Wunmi Mosaku Claims Her Legacy


Wunmi Mosaku enters the room beaming. The heavily pregnant star is enjoying a brief moment of respite, sans red carpet gowns, opting instead for a Savage x Fenty hoodie, sporting her mini Afro and a bare face for the first time in weeks. However, she’s not complaining about her new fast-paced existence. “This is such a rare moment, and it’s such a big moment for the film: 16 nominations!” she says, reflecting on the Oscars race over high tea at London’s The Chancery Rosewood. The Nigerian-born, Manchester-raised actor is in a close race for the Best Supporting Actress category at the 98th Academy Awards on Marchn15, as a crucial part of the ensemble for Ryan Coogler’s Sinners, the most-nominated film at the award ceremony since it began.

In the lead-up to the ceremony, our paths have crossed several times: at film screening Q&As, in the lobby of the BAFTAs (where she took home Best Supporting Actress), on our photoshoot set. Wunmi appears to be doing everything, everywhere, all at once, on barely any sleep and in multiple time zones. She’s being honored for her portrayal of Annie, the hoodoo priestess who is such a grounding force for the 2025 film. Its heady mix of horror, surrealism, and social commentary easily could’ve jumped the shark if not for the relatable stories of love and loss at its center, and Wunmi has been described as the film’s “beating heart”.

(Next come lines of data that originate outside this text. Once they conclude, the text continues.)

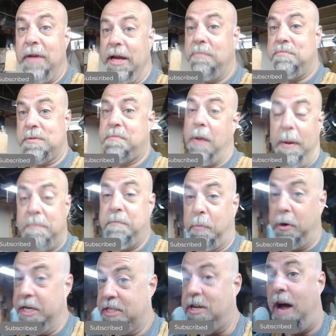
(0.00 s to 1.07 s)
It's a
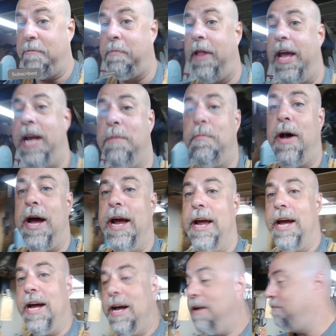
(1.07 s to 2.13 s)
pretty soft blade.
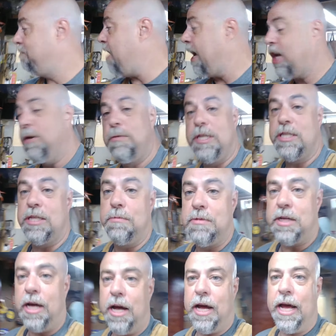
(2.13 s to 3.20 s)
My vacuum
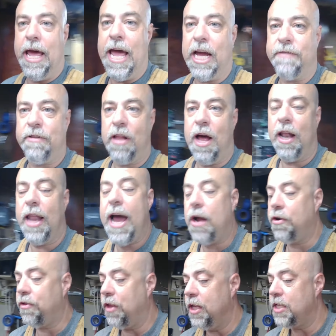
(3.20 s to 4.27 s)
system's a heck of a lot
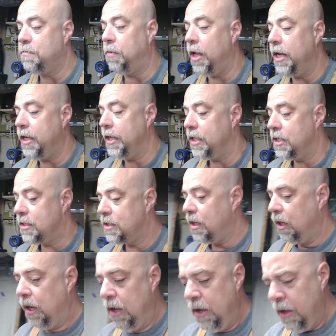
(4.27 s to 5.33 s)
louder than this blade is.
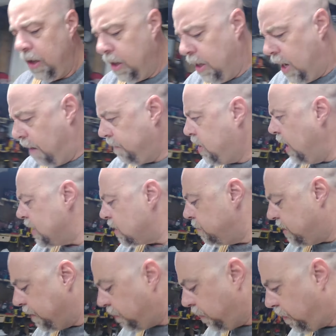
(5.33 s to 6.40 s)
Cut some
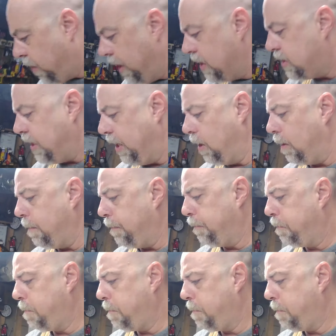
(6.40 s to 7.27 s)
different things here.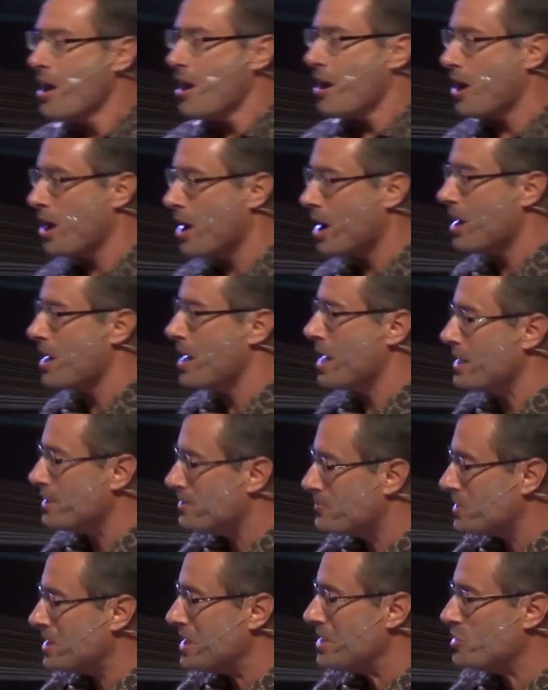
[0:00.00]

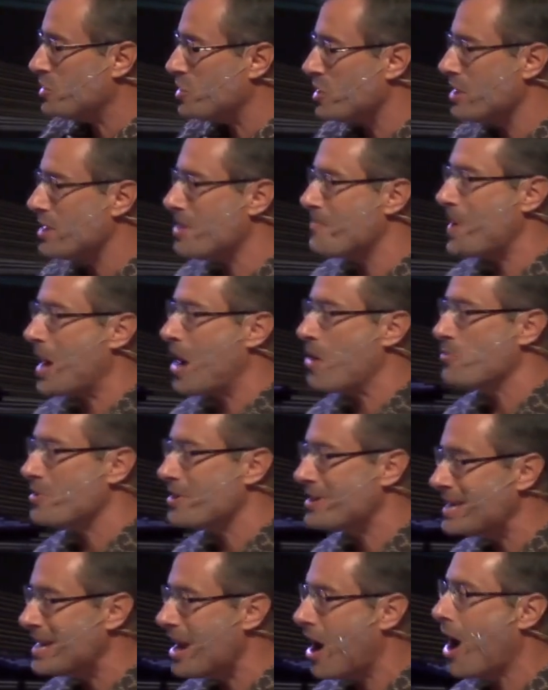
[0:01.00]
and teaching
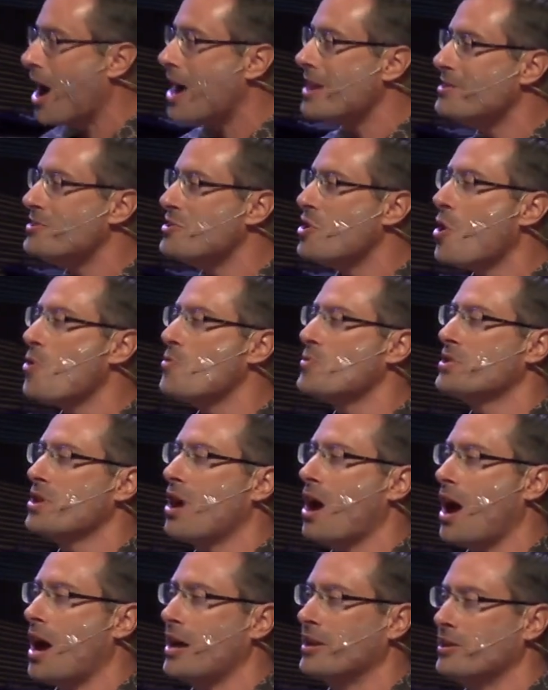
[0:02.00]
about the unknown
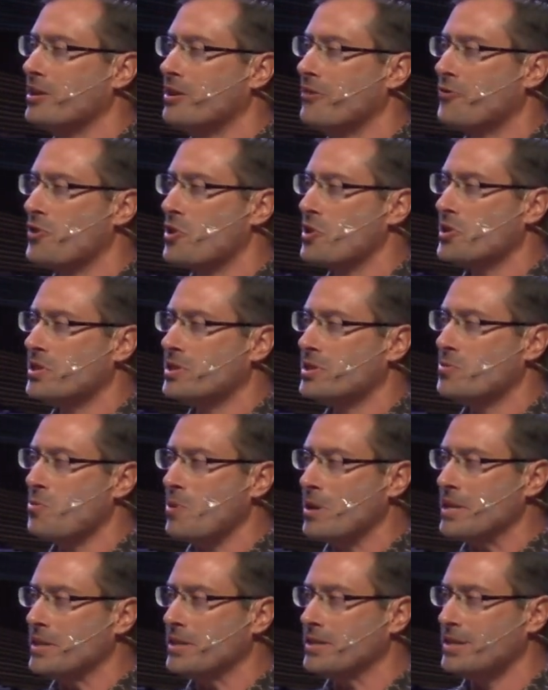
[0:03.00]
God. And in verse
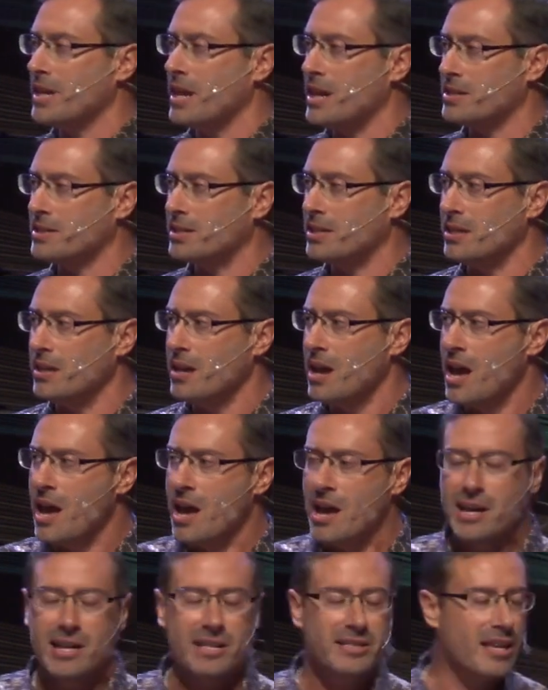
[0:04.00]
26, he
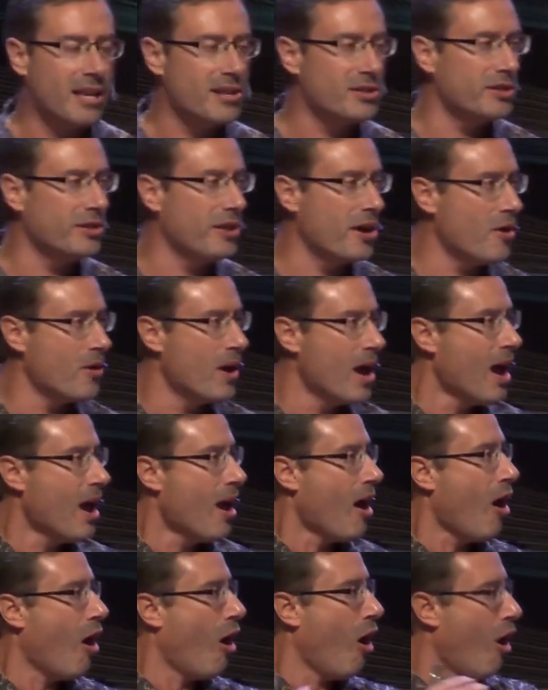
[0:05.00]
says, you know,
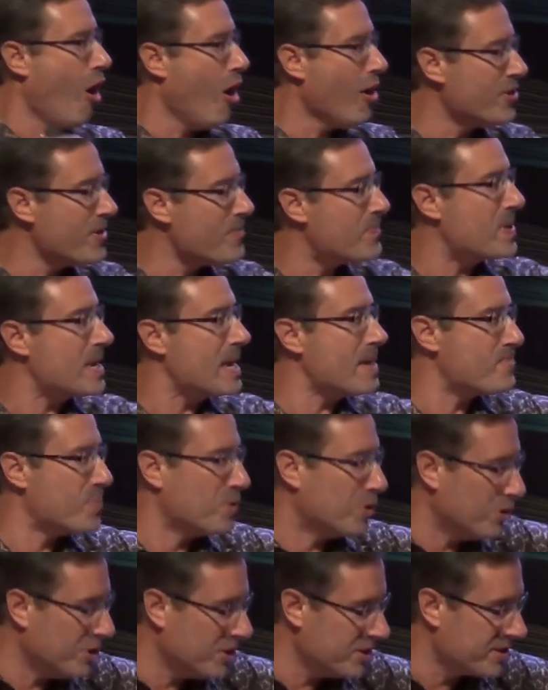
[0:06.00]
all the
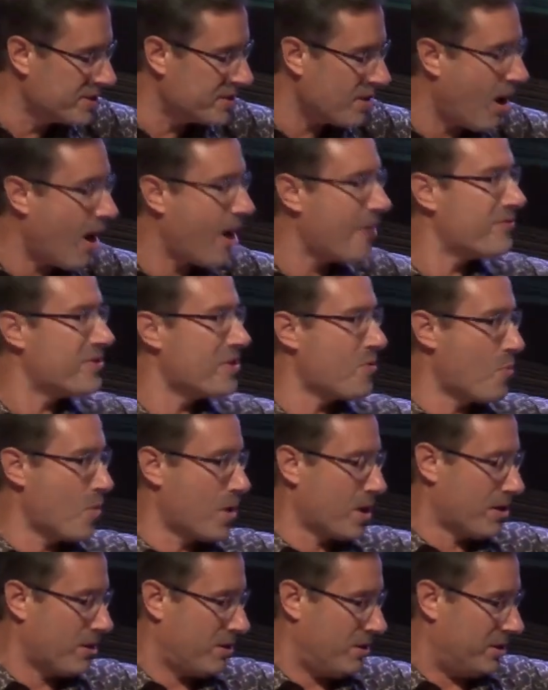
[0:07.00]
peoples of the
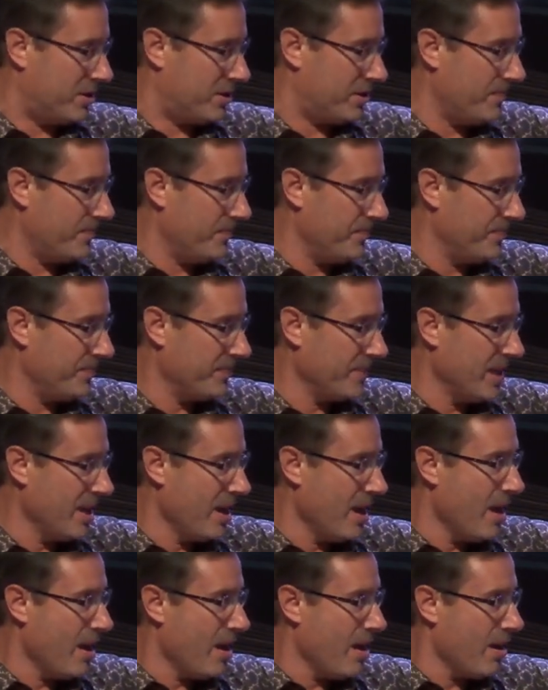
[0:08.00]
world,
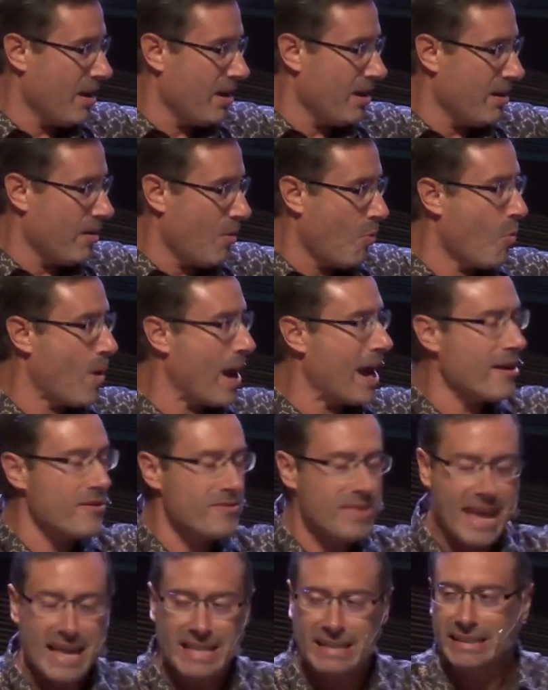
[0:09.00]
where
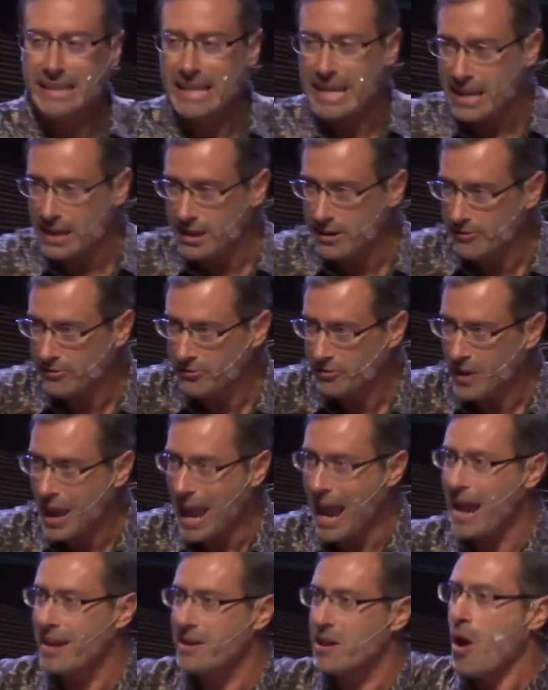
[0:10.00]
they live
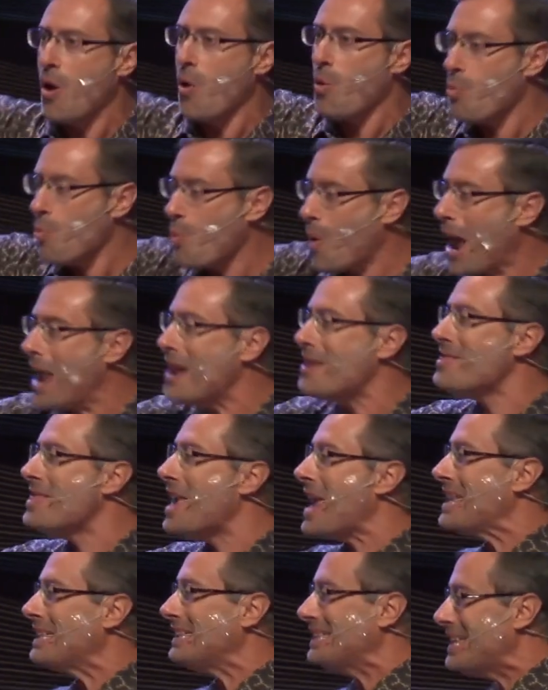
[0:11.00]
and when
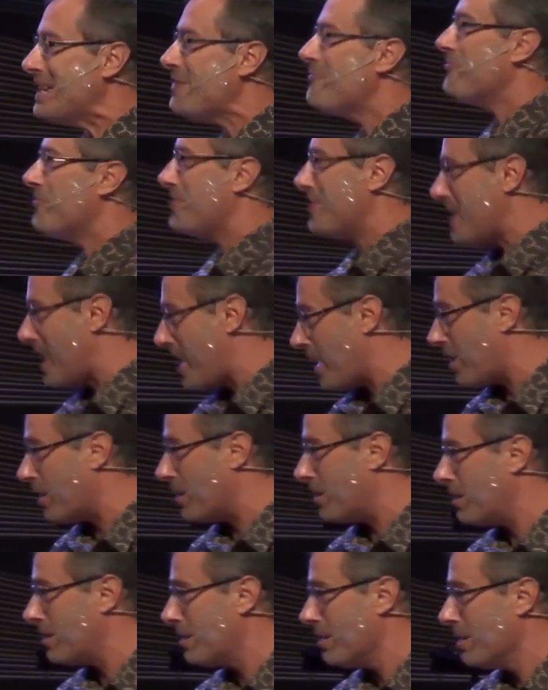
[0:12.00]
they live
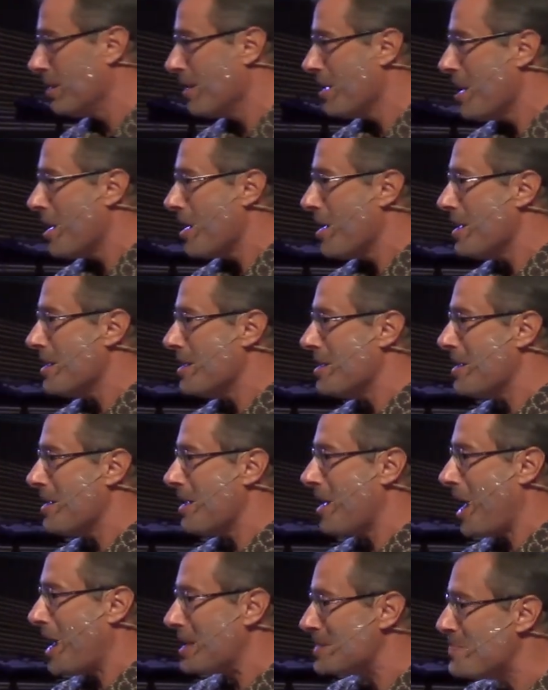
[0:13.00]
there
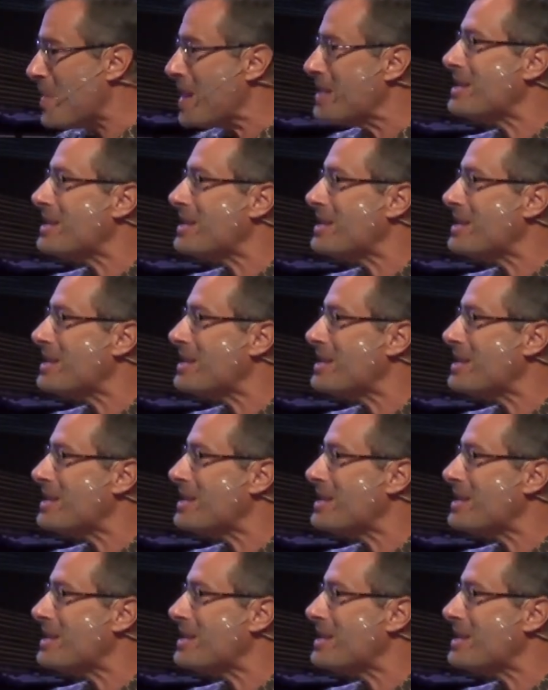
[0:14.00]
has been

At 39 years old, she has a vast resume. She’s one of the few actors to straddle multiple superhero franchises, with Marvel’s Loki and DC’s Batman v Superman. Her stint in gritty BBC drama Damilola, Our Loved Boy retold one of Britain’s most tragic cases involving the senseless killing of a young boy, and earned her her first BAFTA. Netflix’s refugee thriller His House and Jordan Peele’s Lovecraft Country showed early signs of her penchant for horror as a metaphor for racial oppression. She also appeared in long-running, beloved British TV hits like Luther and Black Mirror.

But Sinners, which grossed $368 million worldwide, is undoubtedly her watershed. “This is the moment that I have worked 20 years towards,” she says. No matter what happens at the Oscars, Wunmi Mosaku is quickly becoming the people’s champion.

In an industry with few working-class stars, Wunmi’s journey is unique. Moving to England from Nigeria at the age of one, she was raised on a council estate in Chorlton-cum-Hardy, South Manchester, in a “house full of girls.” The youngest of three daughters, hers was a household of ambition led by two academics. Despite possessing PhDs—her mother in chemistry and her father in architecture—the pair initially struggled to get work after immigrating. School was also a little rocky at times. As a teenager, she was diagnosed with dyslexia. When she struggled with her grades, teachers suggested her parents stop speaking to her in their mother tongue of Yoruba. Though the Nigerian language has made its way into the UK charts in recent years via Afrobeats, when Wunmi was young, it was something to be concealed. “When we grew up in school, it was not cool to be Nigerian—or African,” she says. “I found out [a classmate] was African, like, 15 years after school.”